Implementation:Run llama Llama index MultiModalEmbedding
| Knowledge Sources | |
|---|---|
| Domains | Embeddings, MultiModal |
| Last Updated | 2026-02-11 19:00 GMT |
Overview
Defines the abstract base class for multi-modal embedding models that can generate embeddings for both text and images.
Description
The MultiModalEmbedding class extends BaseEmbedding to add image embedding capabilities alongside the inherited text embedding functionality. It is an abstract base class that requires subclasses to implement two core abstract methods: _get_image_embedding (synchronous) and _aget_image_embedding (asynchronous), both of which accept an ImageType (a file path or URL) and return an Embedding (a list of floats).
The class provides the following public methods:
- get_image_embedding and aget_image_embedding wrap the abstract methods with callback manager integration, emitting CBEventType.EMBEDDING events with serialized payloads for observability.

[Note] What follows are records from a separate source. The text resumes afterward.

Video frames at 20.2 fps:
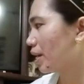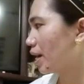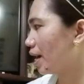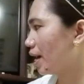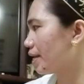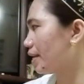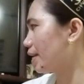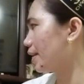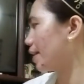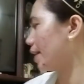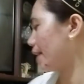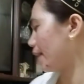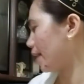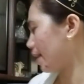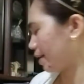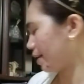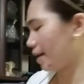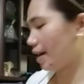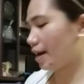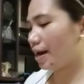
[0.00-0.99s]
Ayan na nga.
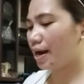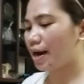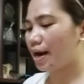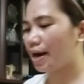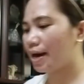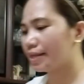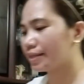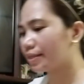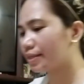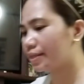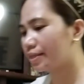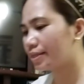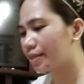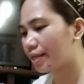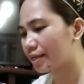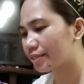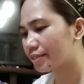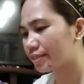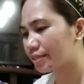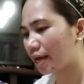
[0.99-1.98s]
At,
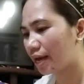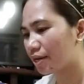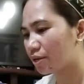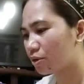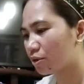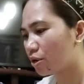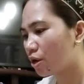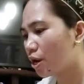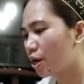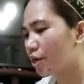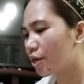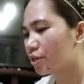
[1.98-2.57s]
next tayo,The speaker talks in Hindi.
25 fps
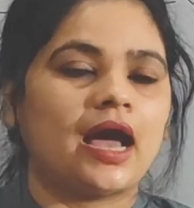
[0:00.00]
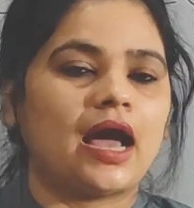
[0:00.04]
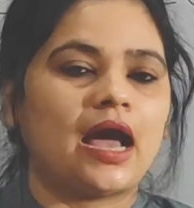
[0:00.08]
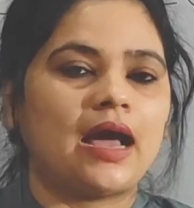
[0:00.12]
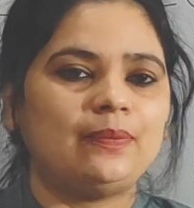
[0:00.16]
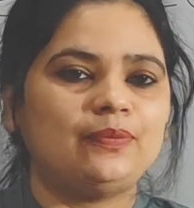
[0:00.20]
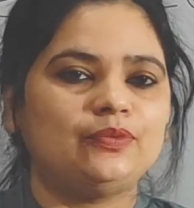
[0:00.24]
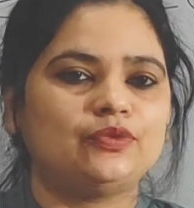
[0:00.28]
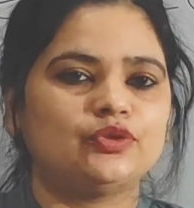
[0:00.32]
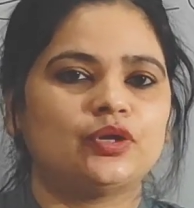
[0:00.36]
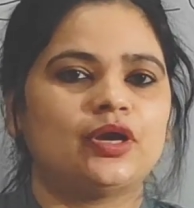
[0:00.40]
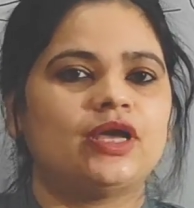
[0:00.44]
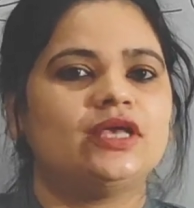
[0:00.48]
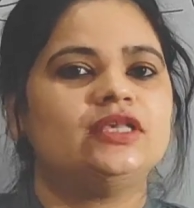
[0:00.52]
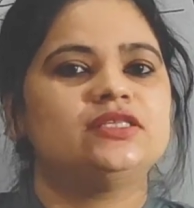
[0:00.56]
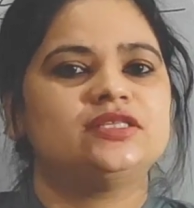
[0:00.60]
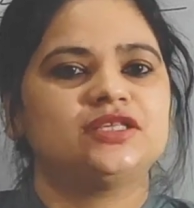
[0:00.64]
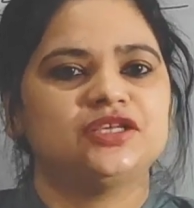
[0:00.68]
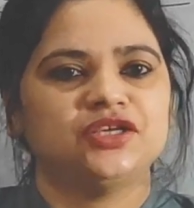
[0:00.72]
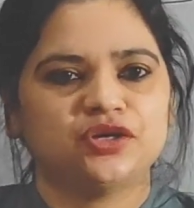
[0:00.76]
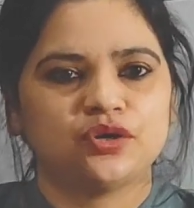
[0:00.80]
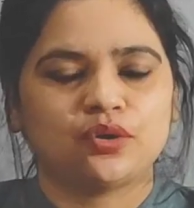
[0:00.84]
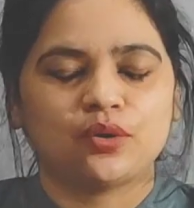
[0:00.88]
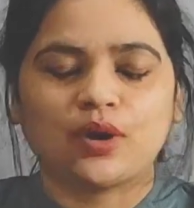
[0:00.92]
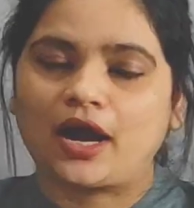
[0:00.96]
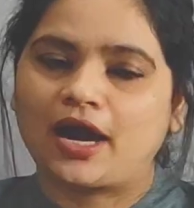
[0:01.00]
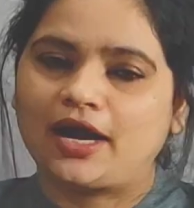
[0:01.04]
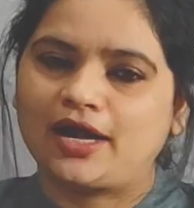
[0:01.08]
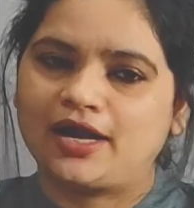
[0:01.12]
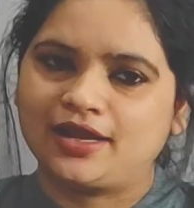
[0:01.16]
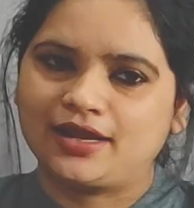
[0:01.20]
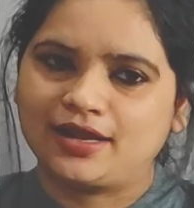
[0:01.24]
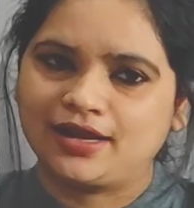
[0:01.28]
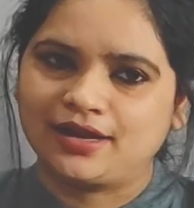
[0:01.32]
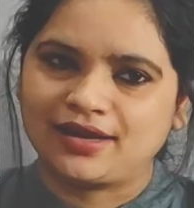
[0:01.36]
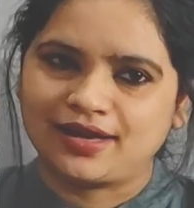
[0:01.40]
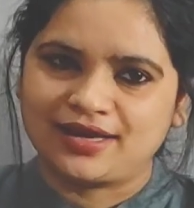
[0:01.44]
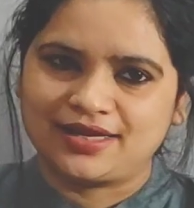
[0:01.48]
आप जो है ज़ीरो
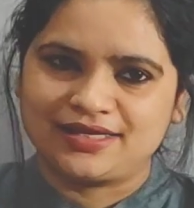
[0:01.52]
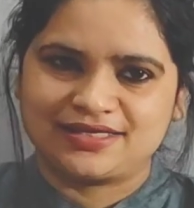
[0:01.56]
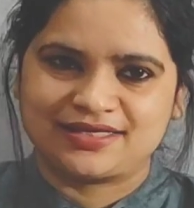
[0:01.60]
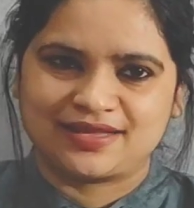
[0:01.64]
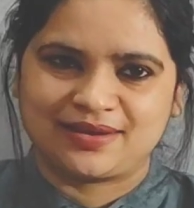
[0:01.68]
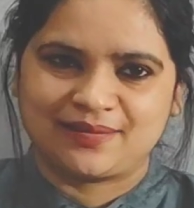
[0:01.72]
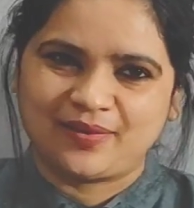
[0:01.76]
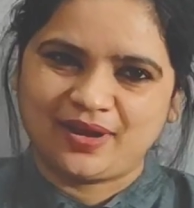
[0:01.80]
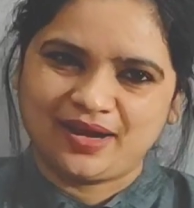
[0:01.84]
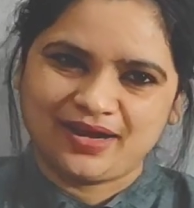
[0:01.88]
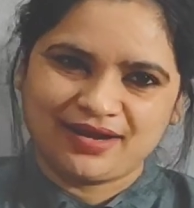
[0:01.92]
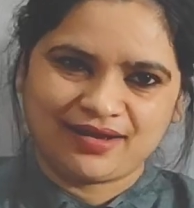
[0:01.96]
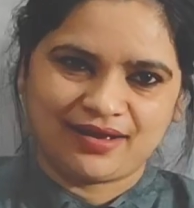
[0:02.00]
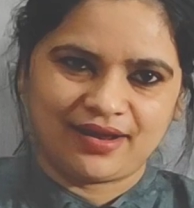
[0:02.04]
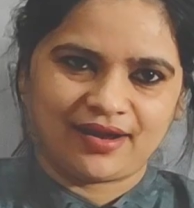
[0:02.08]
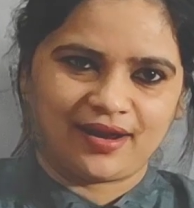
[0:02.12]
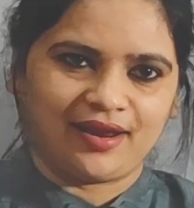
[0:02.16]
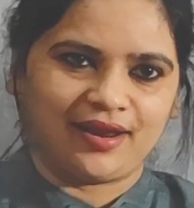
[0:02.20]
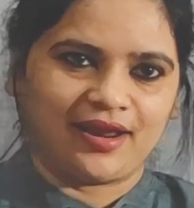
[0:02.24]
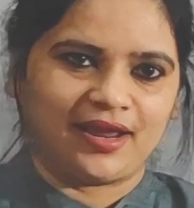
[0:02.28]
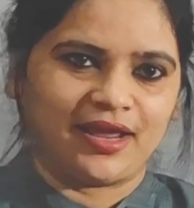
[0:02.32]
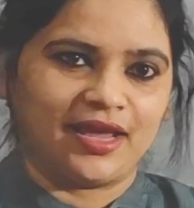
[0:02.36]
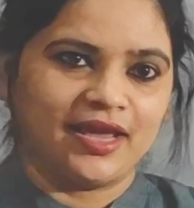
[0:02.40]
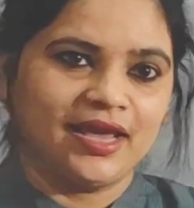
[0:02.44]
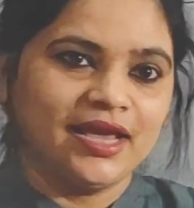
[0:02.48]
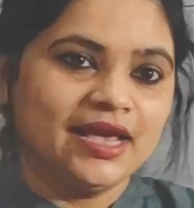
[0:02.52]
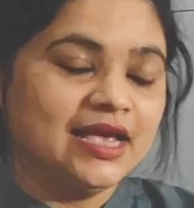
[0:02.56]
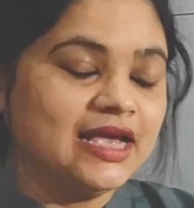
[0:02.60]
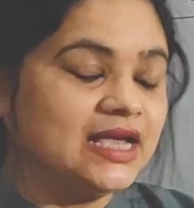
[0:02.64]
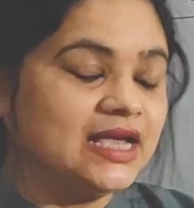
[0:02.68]
आर्टिकल का इस्तेमाल करेंगे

- _get_image_embeddings and _aget_image_embeddings provide default batch implementations: the synchronous version loops over individual embeddings while the async version uses asyncio.gather for concurrent execution.
- get_image_embedding_batch processes a list of image paths in batches controlled by embed_batch_size (inherited from BaseEmbedding), with optional tqdm progress bar support. Each batch is wrapped in a callback event.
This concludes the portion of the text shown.